**What to work on:** Without the pictures, copy all the entries below exactly.

**The data:**
______________________________
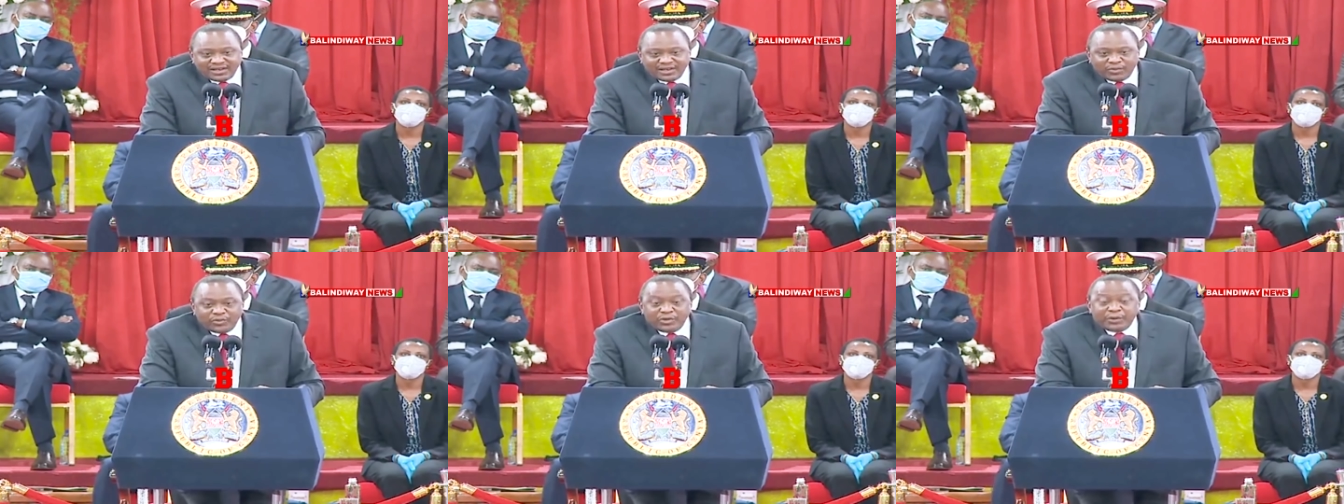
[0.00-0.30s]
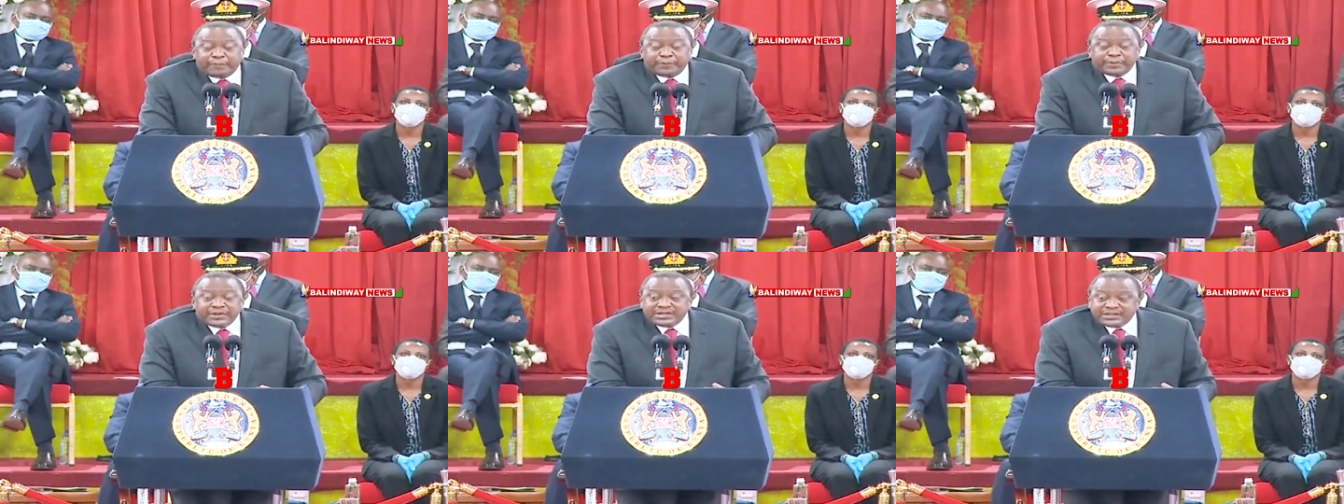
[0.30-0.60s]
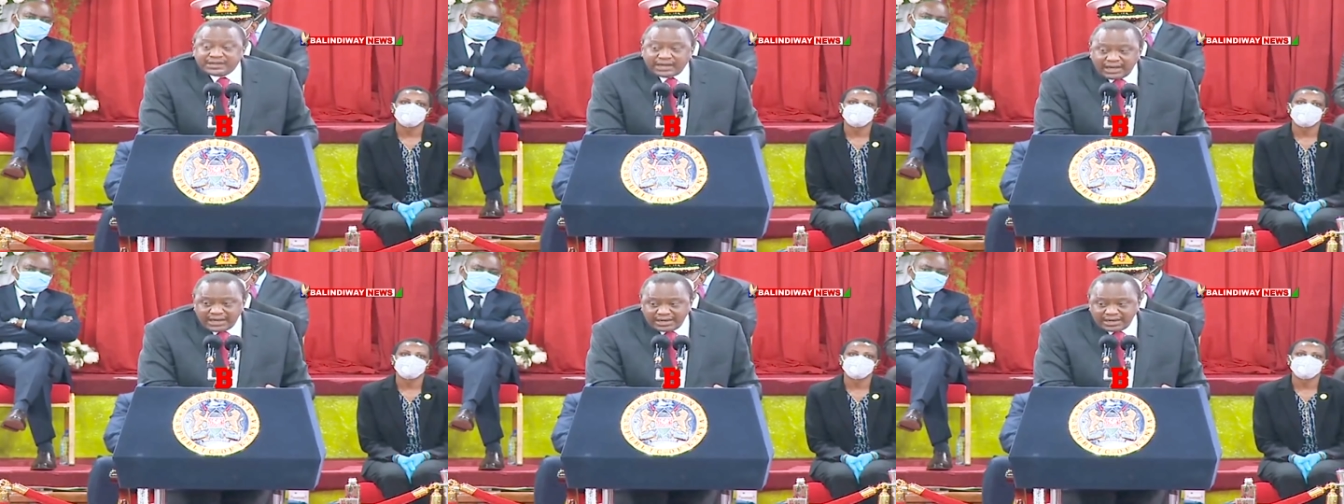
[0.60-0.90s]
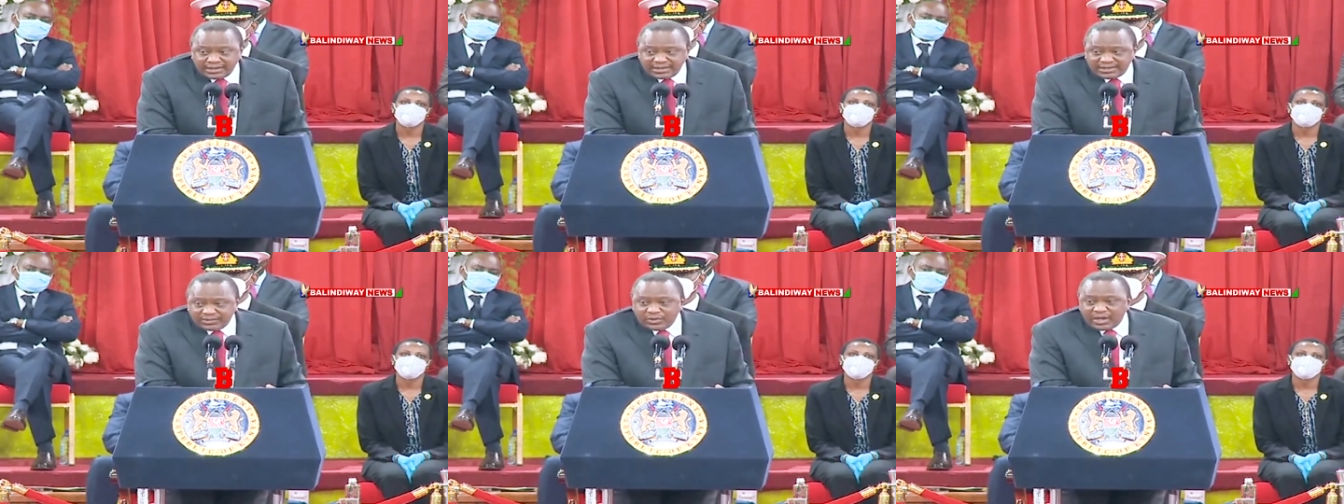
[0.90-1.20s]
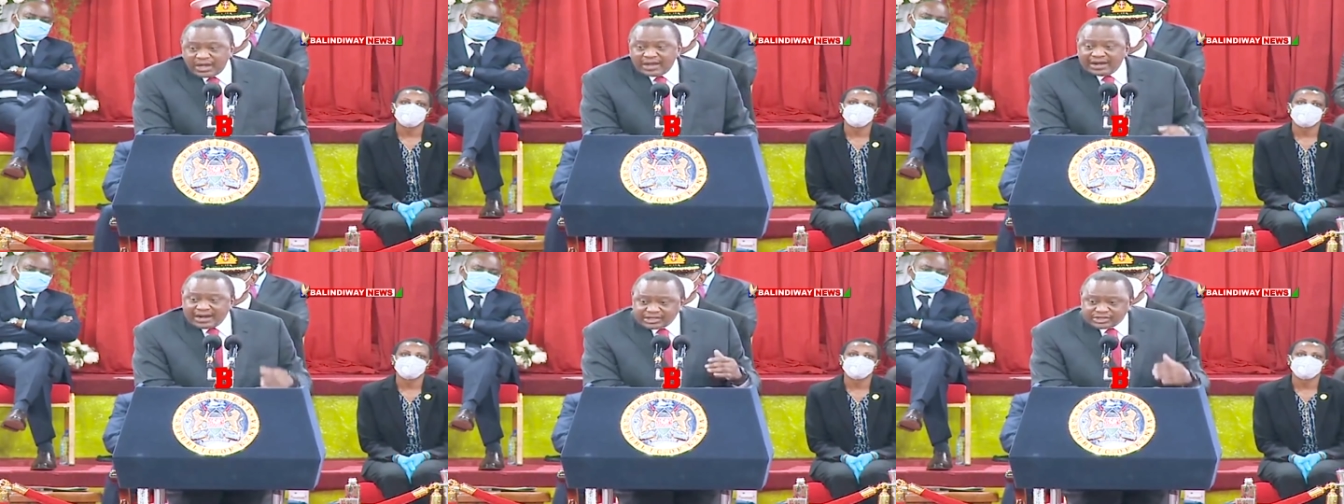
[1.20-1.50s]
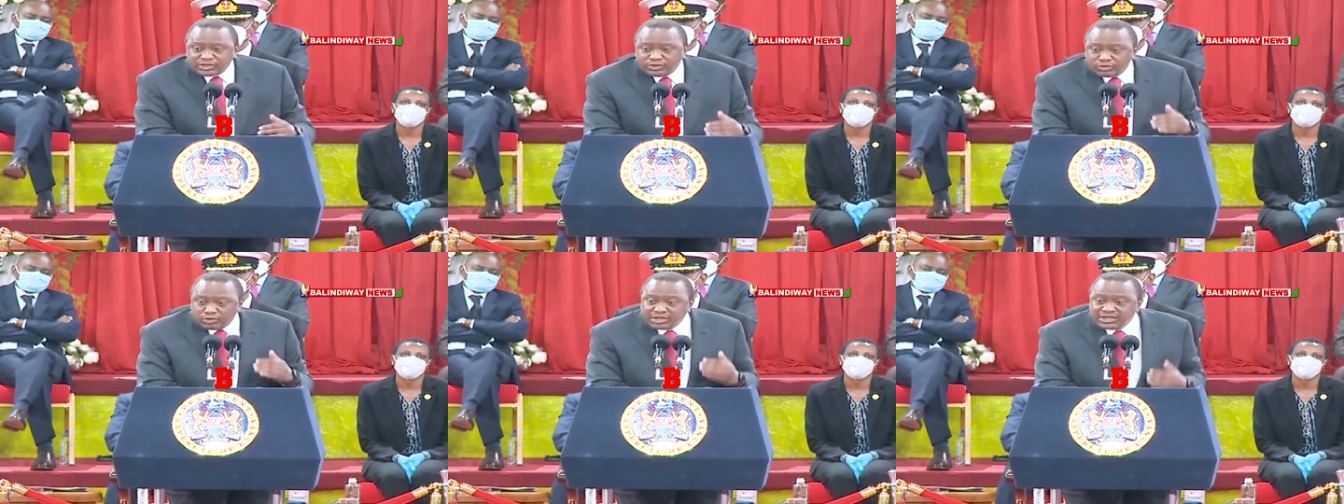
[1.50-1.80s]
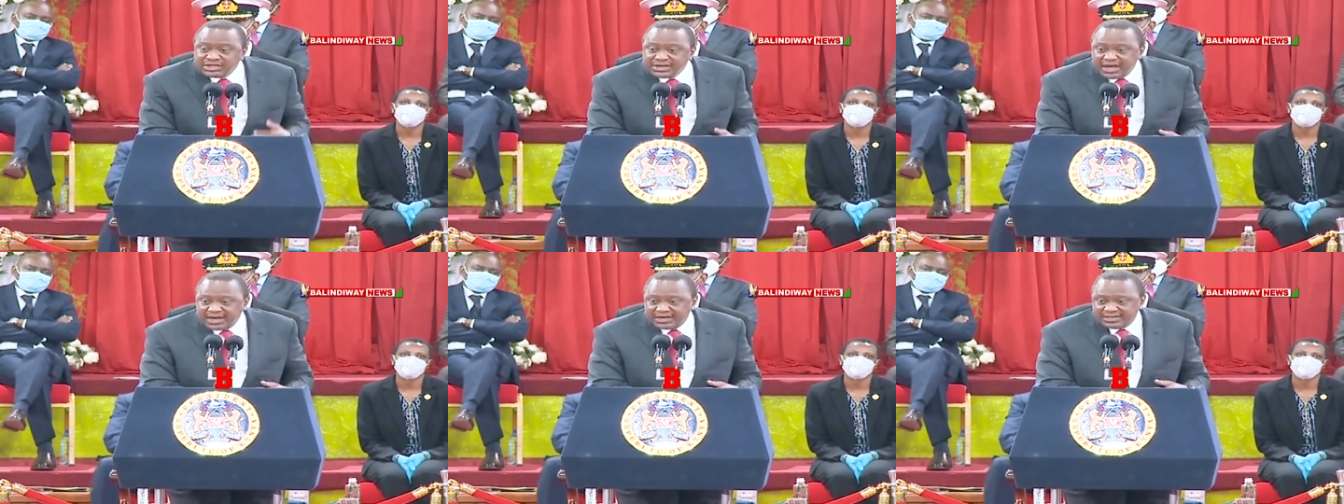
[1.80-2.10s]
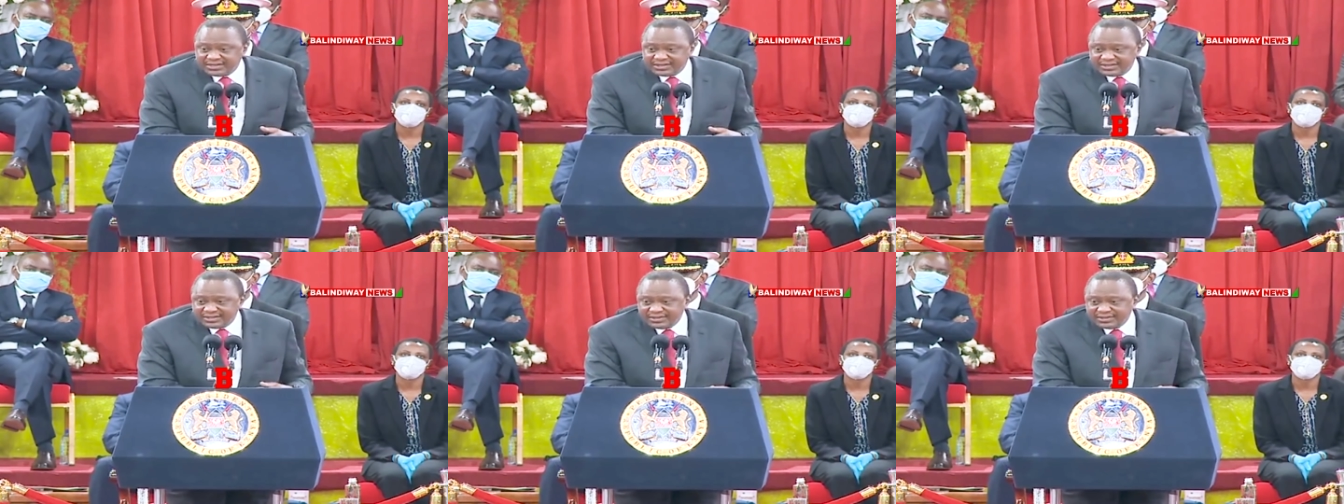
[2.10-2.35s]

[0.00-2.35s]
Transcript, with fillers: we pretend we are national leaders.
______________________________
**Reply:**
[0.00-0.30s]
[0.30-0.60s]
[0.60-0.90s]
[0.90-1.20s]
[1.20-1.50s]
[1.50-1.80s]
[1.80-2.10s]
[2.10-2.35s]

[0.00-2.35s]
Transcript, with fillers: we pretend we are national leaders.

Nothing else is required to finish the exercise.